Batfish generates a Babel configuration that combines its defaults with your babelPlugins and babelPresets options. If you want to test client-side JavaScript that relies on the transforms specified in this configuration, you can generate a .babelrc file that your test runner can read.

batfish write-babelrc

The above command will write a .babelrc file to the same directory as your Batfish configuration file. Then Jest or Ava or whatever it is can readthe .babelrc file and interpret your source code correctly.

For more information about options for write-babelrc, run batfish --help.

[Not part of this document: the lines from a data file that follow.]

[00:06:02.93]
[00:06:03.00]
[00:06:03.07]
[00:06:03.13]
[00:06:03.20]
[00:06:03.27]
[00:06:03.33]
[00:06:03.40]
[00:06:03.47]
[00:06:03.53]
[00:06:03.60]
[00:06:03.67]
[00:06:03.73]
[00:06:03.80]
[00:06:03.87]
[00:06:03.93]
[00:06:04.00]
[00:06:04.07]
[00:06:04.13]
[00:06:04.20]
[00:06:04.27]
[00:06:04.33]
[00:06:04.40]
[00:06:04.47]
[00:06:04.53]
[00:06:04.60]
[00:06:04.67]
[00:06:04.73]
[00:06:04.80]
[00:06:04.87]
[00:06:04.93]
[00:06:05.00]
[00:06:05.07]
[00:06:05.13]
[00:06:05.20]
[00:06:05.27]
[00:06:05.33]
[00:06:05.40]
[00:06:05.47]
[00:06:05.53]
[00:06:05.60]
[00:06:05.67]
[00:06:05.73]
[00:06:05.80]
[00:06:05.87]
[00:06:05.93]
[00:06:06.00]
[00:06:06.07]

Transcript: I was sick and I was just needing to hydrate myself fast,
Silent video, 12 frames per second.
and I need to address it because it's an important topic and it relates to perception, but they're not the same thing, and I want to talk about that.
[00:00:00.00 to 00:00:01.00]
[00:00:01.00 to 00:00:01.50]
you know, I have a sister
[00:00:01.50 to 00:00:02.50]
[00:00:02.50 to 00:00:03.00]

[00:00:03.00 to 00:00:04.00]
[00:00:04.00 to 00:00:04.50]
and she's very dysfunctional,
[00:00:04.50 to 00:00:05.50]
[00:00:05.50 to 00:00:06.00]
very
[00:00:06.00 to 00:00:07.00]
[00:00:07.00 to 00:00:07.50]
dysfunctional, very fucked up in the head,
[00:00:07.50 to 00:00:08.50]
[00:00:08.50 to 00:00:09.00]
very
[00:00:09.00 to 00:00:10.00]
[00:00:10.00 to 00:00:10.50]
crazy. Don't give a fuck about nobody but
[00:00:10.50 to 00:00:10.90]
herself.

How can I pass my dependencies through Babel, if they need to be compiled?

Use the babelInclude option to point to the npm packages that need to be compiled.

For example, if you want to use the library p-queue (which includes ES2015 syntax like class and arrow functions, and is not compiled to ES5 for publication), add the following to your configuration:

babelInclude: ['p-queue']

What if I want to use React Router instead of Batfish's router?

If you want to nest a React Router instance within Batfish pages, you can do that! This might be useful if, for example, you have detail pages that should not be statically rendered into tons of HTML pages, but instead generated in the client after an API call (e.g. /dogs lists all docs, then /dogs/paul, /docs/dave, /dogs/*, etc. are details for specific docs). Read about how to accomplish this in "Routing within a page".